Software & Demos

Opinosis Text Summarization Web API

The Opinosis REST API is available to all academic researchers. You can use a command line tool like cURL to access the API or you can also easily access the API from any programming language using HTTP request and response libraries.

Opinosis Textual Opinion Summarization Library (Command Line Jar)

The Opinosis Summarizer Software is a demo version of a summarizer that generates concise abstractive summaries of highly redundant text. It  was primarily used to summarize opinions, and thus it can  be regarded as a opinion summarization software.

Wrapper over Stanford's POS Tagger

This is a Java based wrapper over Stanford's NLP POS Tagger (English only). It reads the contents of the user specified input file (line by line) and prints out the parsed text in the following format: "that/DT has/VBZ never/RB happened/VBN before/RB ./.". More instructions in the readme. Example usage: java -Xmx1G -Xms1G -jar Postag1.0.jar "<PATH TO INPUT FILE>" > parsed_output.txt

rouge2csv - Script to Interpret ROUGE Scores

This is a perl script that helps in interpreting ROUGE scores generated by the perl (original) implementation of ROUGE. If you need Instructions on how to set-up ROUGE for evaluation of your summarization tasks go here.

prepare4rouge - Script to Prepare for Rouge Evaluation

This is a perl script that takes in all your system generated files, then all your gold standard/reference summary files, and prepares it in the format used by the ROUGE evaluation toolkit. In other words, it prepares the following from the input that you provide:

  • models/
  • systems/
  • settings.xml

There are 2 versions of the script, one is output using jackknifing and the other is the usual evaluation without the need for jackknifing.

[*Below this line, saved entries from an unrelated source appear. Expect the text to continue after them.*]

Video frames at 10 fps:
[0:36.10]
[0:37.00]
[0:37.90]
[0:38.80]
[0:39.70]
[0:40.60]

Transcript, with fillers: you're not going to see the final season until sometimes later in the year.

FindiLike: Opinion-Driven Hotel Search

, Ganesan, Kavita A., and Zhai ChengXiang , Proceedings of the 21st International Conference on World Wide Web 2012 (WWW '12), Demo, (2012)

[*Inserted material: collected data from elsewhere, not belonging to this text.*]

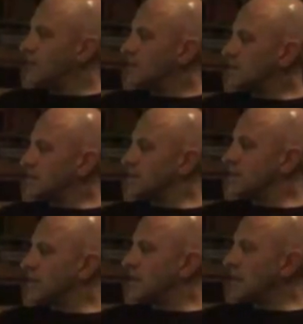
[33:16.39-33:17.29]
just because
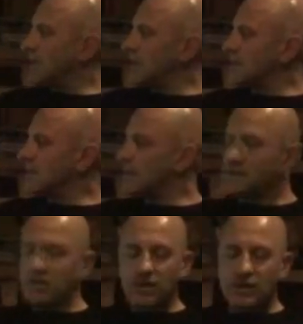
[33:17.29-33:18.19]
it's
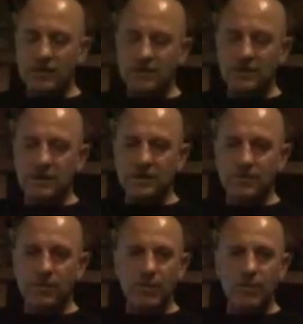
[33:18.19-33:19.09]
electronic, it doesn't need to be
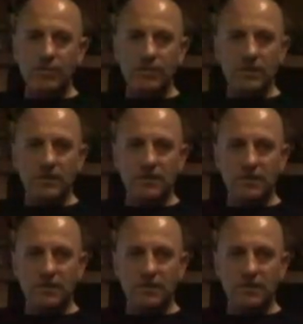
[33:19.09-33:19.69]
perfect.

Traditional web search engines enable users to find documents based on topics. However, in finding entities such as restaurants, hotels and products, traditional search engines fail to suffice as users are often interested in finding entities based on structured attributes such as price and brand and unstructured information such as opinions of other web users. In this paper, we showcase a preference driven search system, that enables users to find entities of interest based on a set of structured preferences as well as unstructured opinion preferences.

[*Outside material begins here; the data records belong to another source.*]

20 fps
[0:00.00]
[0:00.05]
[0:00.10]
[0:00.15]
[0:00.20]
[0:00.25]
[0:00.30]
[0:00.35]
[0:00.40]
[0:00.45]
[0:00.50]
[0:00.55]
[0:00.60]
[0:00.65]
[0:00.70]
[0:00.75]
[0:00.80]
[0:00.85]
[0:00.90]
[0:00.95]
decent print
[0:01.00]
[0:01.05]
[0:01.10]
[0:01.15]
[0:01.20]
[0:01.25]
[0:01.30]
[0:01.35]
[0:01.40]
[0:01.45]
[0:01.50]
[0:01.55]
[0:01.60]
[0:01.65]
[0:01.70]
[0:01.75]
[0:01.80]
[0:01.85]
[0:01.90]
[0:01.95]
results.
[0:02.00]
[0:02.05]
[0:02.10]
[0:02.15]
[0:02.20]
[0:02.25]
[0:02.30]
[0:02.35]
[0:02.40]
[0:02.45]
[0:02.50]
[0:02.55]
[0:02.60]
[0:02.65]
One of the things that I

FindiLike - Finding Entities by Preferences

FindiLike is a preference driven search engine that enables people to find and analyze entities (currently only hotels) based on personal preferences. These preferences can be a combination of unstructured information such as opinions or structured ones such as price, distance and so on depending on the domain. The opinion preferences can be expressed as a set of natural keywords such as 'close to place xyz', 'safe location', 'good breakfast', etc. FindiLike also provides tools to further analyze the recommended entities.